さて、センバツは第5日が終わり、30校が登場した。ここまでの印象と活躍度から、勝手にベストナインを選んでみると……。
奥川・山瀬のバッテリーが出色
■投手/奥川恭伸(星稜・石川)
初戦を完封した好投手が目立つ今大会だが、ここは自己最速の151キロを記録して強敵・履正社(大阪)から17三振を奪い、3安打完封した奥川で決まり。履正社・岡田龍生監督も、
「どの変化球も、横から見ていていいところから落ちてきます。あれだけ制球よく放れるピッチャーとは、なかなか対戦したことがありません」
と絶賛していた。奥川本人も「いままでピンチになると、変化球で思い切って腕が振れないことがありました。そこで肚をくくって腕を振って投げられたので、入学以来けっこう上位に入る投球ができたと思います」と自賛している。
■捕手/山瀬慎之助(星稜)
その奥川をリードしたのが、小学生からバッテリーを組む山瀬。速球だけではなくスライダー、フォークを絶妙に配して完封劇を演出した。打っても、先制打を含む3安打1打点。3季連続出場の甲子園で6試合連続安打とし、「甲子園で強いんです」と笑顔を見せた。
■一塁手/中尾拓士(大分)
松山聖陵(愛媛)戦では四番として初回に先制二塁打し、チームの甲子園初勝利に貢献。「一発だけじゃなく、変化球に対応しながら広角に打てるのが持ち味です」と胸を張った。
■二塁手/表悠斗(明豊・大分)
トップバッターとして、横浜(神奈川)戦では3安打2打点。
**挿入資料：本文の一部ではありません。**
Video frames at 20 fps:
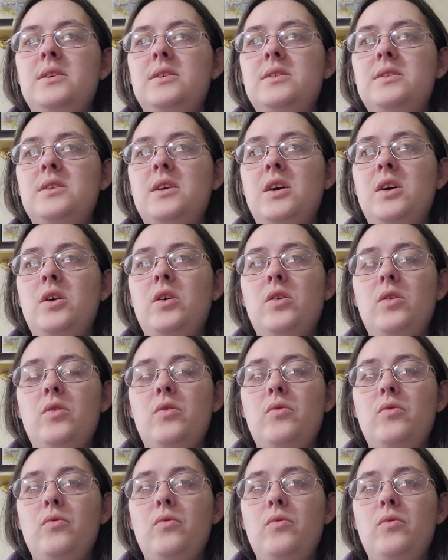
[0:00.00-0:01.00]

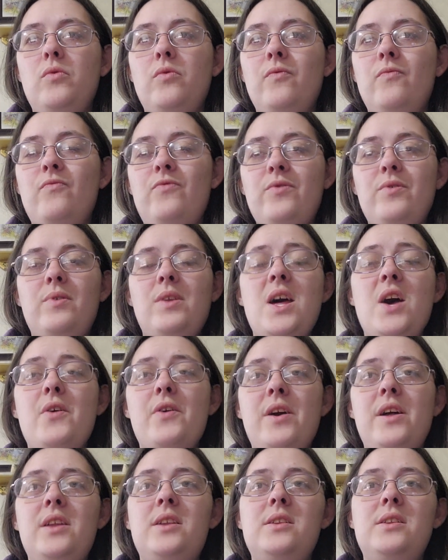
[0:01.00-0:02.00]
So from
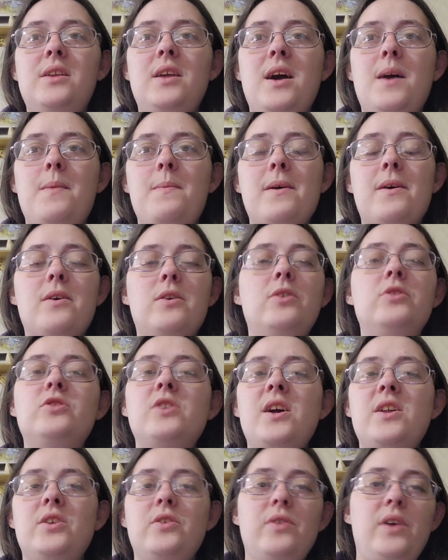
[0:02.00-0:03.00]
now on, I'm not gonna
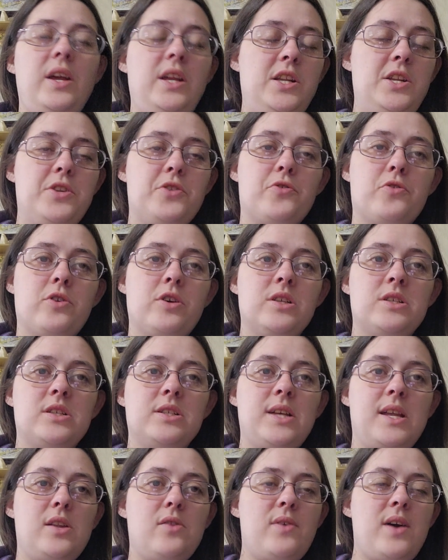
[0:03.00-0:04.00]
try to do any tutorials
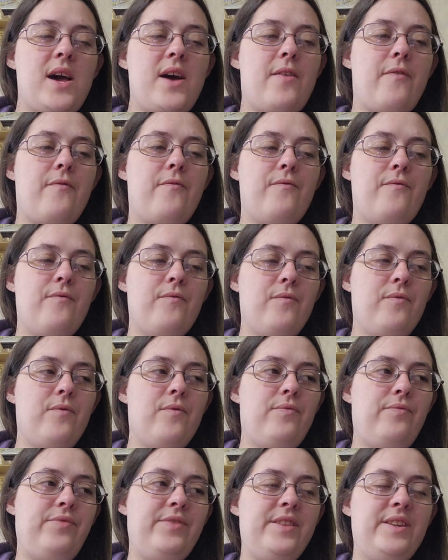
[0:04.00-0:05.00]
because I don't have
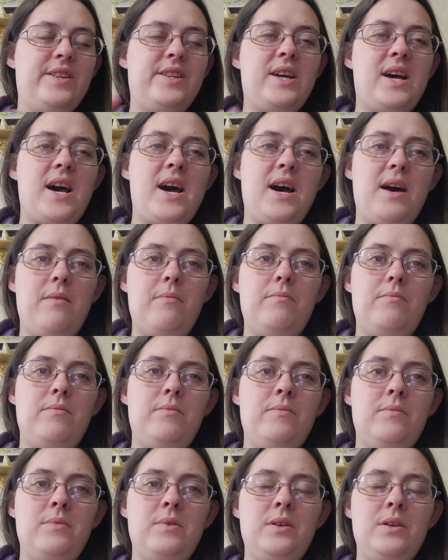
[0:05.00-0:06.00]
the time
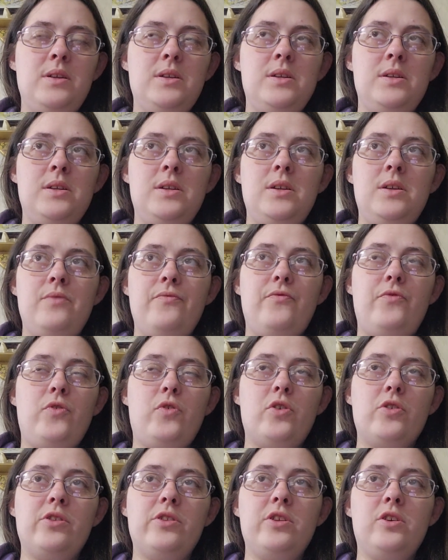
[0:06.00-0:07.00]

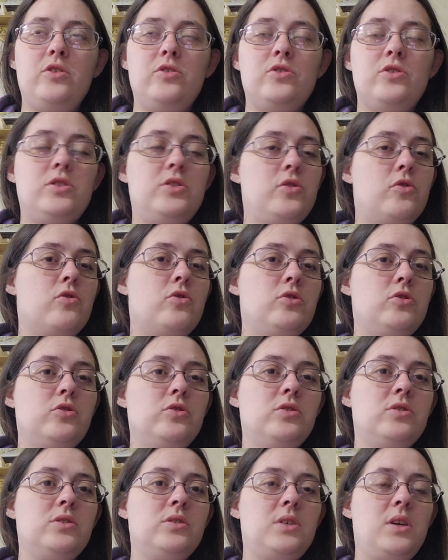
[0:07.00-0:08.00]
for those
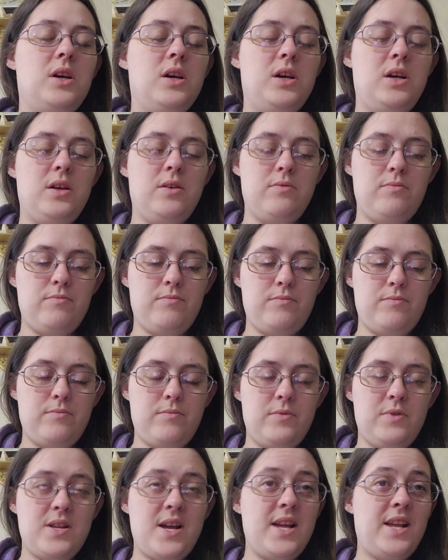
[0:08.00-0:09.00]
tutorials.
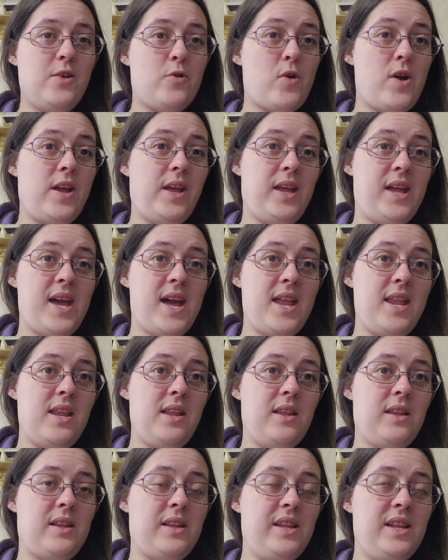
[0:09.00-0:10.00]
Not quite yet,
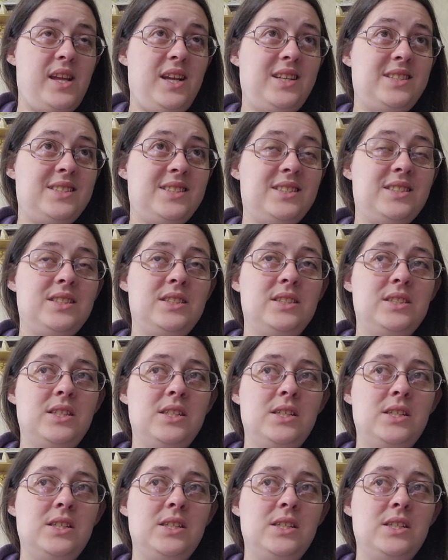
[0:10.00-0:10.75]
at least.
4点を追う3回の適時打は、評判の高い及川雅貴から放ったチーム初得点で、「表の1本で、行けるという雰囲気になりました」(川崎絢平監督)。
■三塁手/奥村真大(龍谷大平安・京都)
スコアレスの投手戦となった津田学園(三重)との11回表、1死二塁から四番・水谷祥平が敬遠された場面で左翼ポール際に決勝二塁打。
「外(の球)が多かったので無理に引っ張らず、逆方向へという意識でした。ただ打った球は抜けてきたので、思い切り振り抜いたから、あそこまで飛んでくれたと思います」
この奥村、父・伸一さんは甲西(滋賀)の86年には三沢商(青森)との開幕戦でホームランを放っている。また兄・展征(現ヤクルト)も、日大山形で出場した13年夏、日大三(西東京)戦でホームラン。つまり奥村がもしホームランを打てば、親子・兄弟本塁打という史上初めての大偉業になる。
■遊撃手/森敬斗(桐蔭学園・神奈川)
敗れはしたが啓新(福井)戦では逆方向に3安打。広い守備範囲と矢のような送球は、昨年大阪桐蔭の春夏連覇メンバー・根尾昂(現中日)のイメージがだぶった。
■外野手/根本翔吾(習志野・千葉)
日章学園(宮崎)戦で、先制打含む3安打。
野村健太(山梨学院)
昨夏の甲子園でも1本アーチを架けた「デスパイネ」(吉田洸二監督の命名)は、札幌第一(北海道)戦で2ホーマー含む3安打5打点。高校通算40号は、松井秀喜(元ヤンキースなど)らに並ぶ大会タイの1試合2本目だった。
福岡大真(筑陽学園・福岡)
福知山成美(京都)戦では3打数2安打。守っても3回、人知憲蔵の右中間へのヒット性のフライを、ランニング好捕。父・真一郎さんは1994年夏、樟南(鹿児島)のエースとして準優勝など、つごう4回の甲子園を経験しているスター球児で、現在は筑陽学園のトレーナーも務めている。